La European Union Agency for Cybersecurity aconseja mantener al día tanto el sistema operativo como las aplicaciones instaladas, debido a que las compañías suelen incluir en esas actualizaciones optimizaciones destinadas a mejorar el control de temperatura y el rendimiento energético del dispositivo. Asimismo, recomienda consultar periódicamente la salud de la batería desde las opciones de configuración del teléfono para identificar posibles señales de desgaste o pérdida de capacidad.
Respecto de dejar el celular cargando durante la noche, los especialistas señalan que es fundamental mantener el equipo en un espacio con correcta circulación de aire y evitar colocarlo debajo de prendas, almohadas u otros elementos que puedan impedir la liberación del calor acumulado. En caso de que el dispositivo emita alertas relacionadas con la temperatura o presente un calentamiento excesivo al tocarlo, se aconseja interrumpir la carga inmediatamente y esperar a que recupere una temperatura normal antes de continuar utilizándolo.

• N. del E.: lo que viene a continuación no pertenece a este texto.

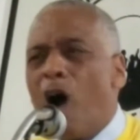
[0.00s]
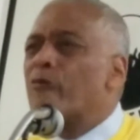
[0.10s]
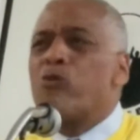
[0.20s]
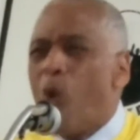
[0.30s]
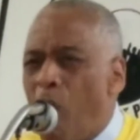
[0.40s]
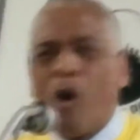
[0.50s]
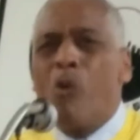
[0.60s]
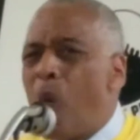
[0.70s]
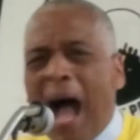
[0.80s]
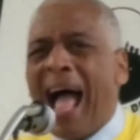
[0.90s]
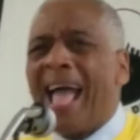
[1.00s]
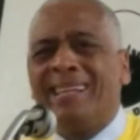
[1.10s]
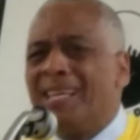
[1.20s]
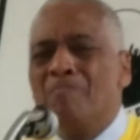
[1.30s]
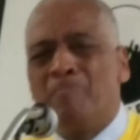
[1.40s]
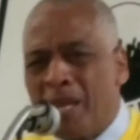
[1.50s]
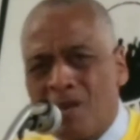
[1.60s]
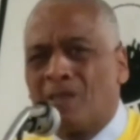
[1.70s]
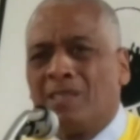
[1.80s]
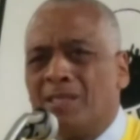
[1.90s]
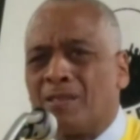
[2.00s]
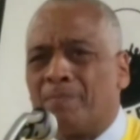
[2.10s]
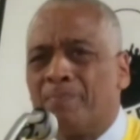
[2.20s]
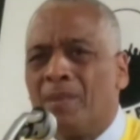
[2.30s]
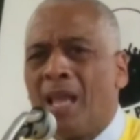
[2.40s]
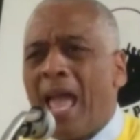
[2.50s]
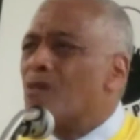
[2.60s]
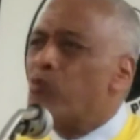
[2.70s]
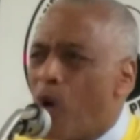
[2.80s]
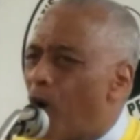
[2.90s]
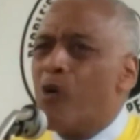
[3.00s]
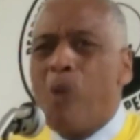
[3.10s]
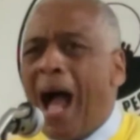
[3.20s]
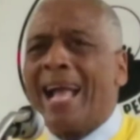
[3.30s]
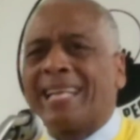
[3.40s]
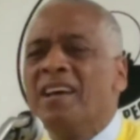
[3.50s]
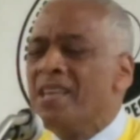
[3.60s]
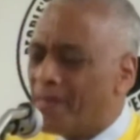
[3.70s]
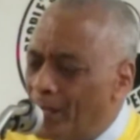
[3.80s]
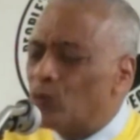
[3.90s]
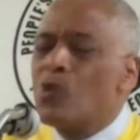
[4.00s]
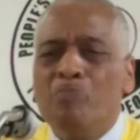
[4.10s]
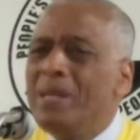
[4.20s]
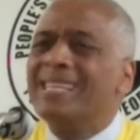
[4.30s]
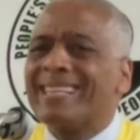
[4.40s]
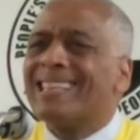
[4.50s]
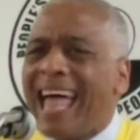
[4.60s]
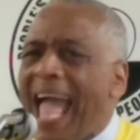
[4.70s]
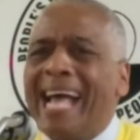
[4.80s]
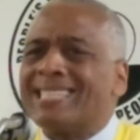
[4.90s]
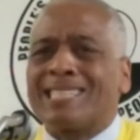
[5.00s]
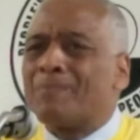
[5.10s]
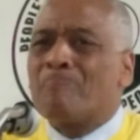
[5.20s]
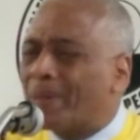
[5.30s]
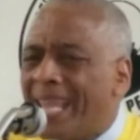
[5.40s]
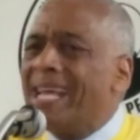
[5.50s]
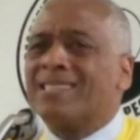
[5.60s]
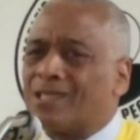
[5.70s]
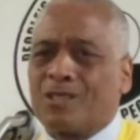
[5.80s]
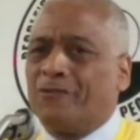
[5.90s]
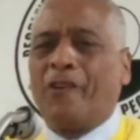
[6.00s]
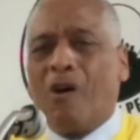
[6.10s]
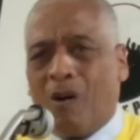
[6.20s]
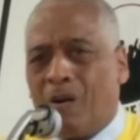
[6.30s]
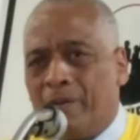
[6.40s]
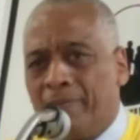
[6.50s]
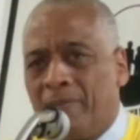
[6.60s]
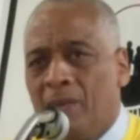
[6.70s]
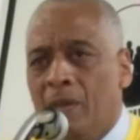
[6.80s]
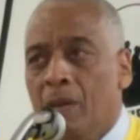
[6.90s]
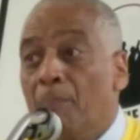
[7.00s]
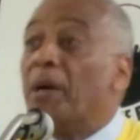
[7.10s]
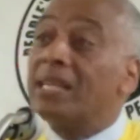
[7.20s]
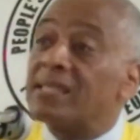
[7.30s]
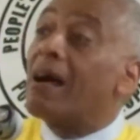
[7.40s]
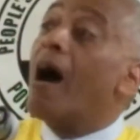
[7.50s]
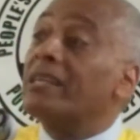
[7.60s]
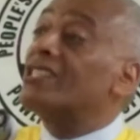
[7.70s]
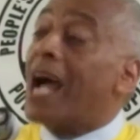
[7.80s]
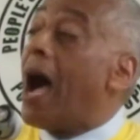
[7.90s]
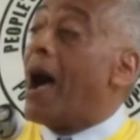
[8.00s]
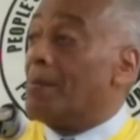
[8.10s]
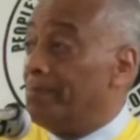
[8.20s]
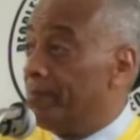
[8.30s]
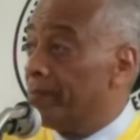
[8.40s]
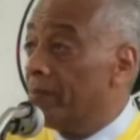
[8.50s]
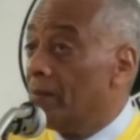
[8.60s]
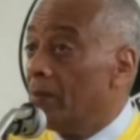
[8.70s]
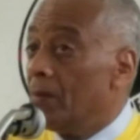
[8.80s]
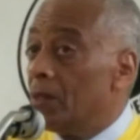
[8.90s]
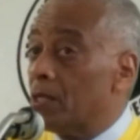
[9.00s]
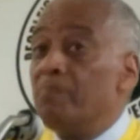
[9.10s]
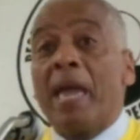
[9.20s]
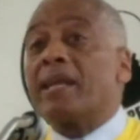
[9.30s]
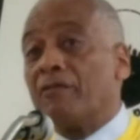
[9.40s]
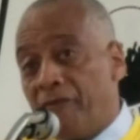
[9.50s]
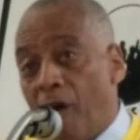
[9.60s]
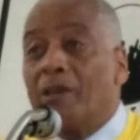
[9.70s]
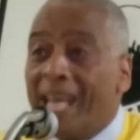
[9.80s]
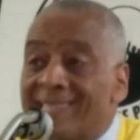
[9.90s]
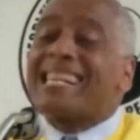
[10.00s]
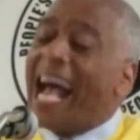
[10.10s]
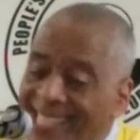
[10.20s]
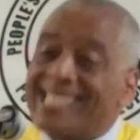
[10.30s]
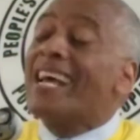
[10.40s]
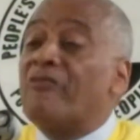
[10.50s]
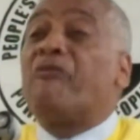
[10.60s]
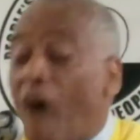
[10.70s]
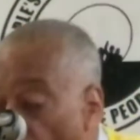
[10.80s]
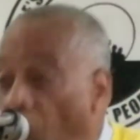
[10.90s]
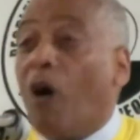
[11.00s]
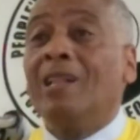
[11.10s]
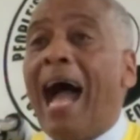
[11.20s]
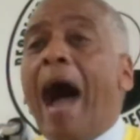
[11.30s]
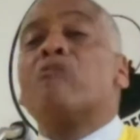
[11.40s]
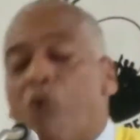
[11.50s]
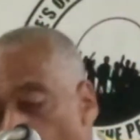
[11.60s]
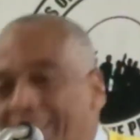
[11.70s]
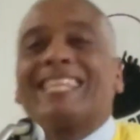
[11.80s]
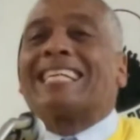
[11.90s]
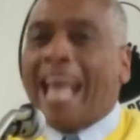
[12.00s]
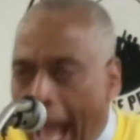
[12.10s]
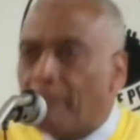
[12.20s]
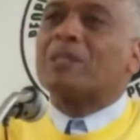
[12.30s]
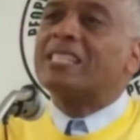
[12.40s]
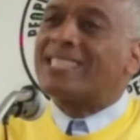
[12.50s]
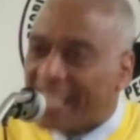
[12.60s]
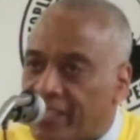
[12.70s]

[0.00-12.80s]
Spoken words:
of worldwide imperialism. And worldwide, this will be the last place to fall. But it's our job to make it fall. Yes, I said fall. I want the capitalist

La Consumer Product Safety Commission advierte que someter de manera frecuente a un dispositivo a temperaturas elevadas puede acelerar los procesos de deterioro químico dentro de las celdas de ion-litio, provocando una disminución progresiva tanto de su rendimiento como del tiempo de funcionamiento útil de la batería. En esa misma línea, la compañía Anker sintetiza la situación en sus comunicaciones más recientes: “Un teléfono cálido durante la carga no es motivo de alarma, pero uno caliente es señal de que algo no está bien”.
Consideraciones sobre la seguridad y la salud
Aunque en los últimos tiempos circularon algunas versiones que plantean que los teléfonos podrían generar niveles altos de radiación electromagnética mientras permanecen conectados al cargador, hasta el momento no hay evidencia científica respaldada por organismos de Estados Unidos o la Unión Europea que confirme la existencia de efectos perjudiciales directos para la salud cuando el equipo se utiliza durante la carga en situaciones habituales.
Las principales recomendaciones de seguridad apuntan, en cambio, a prevenir problemas asociados con el exceso de temperatura, la utilización de accesorios de carga sin certificación y el uso de equipos que cuentan con baterías deterioradas o con varios años de funcionamiento. Los organismos especializados aconsejan cambiar la batería cuando se detectan señales como deformaciones o hinchazón, una reducción marcada de su autonomía o un calentamiento fuera de lo normal durante el uso.
Utilizar un teléfono móvil mientras permanece conectado a la corriente no representa un riesgo en condiciones habituales, siempre que se cumplan las indicaciones establecidas por los fabricantes y las entidades especializadas en seguridad. Para ello, resulta clave evitar tareas que demanden demasiado al equipo, mantener una correcta circulación de aire alrededor del dispositivo y emplear accesorios de carga aprobados y confiables.
Seguir estas pautas de seguridad permite reducir posibles inconvenientes y puede ser determinante para conservar una experiencia de carga adecuada, evitando fallas de funcionamiento o situaciones que puedan afectar la seguridad del dispositivo con el paso del tiempo.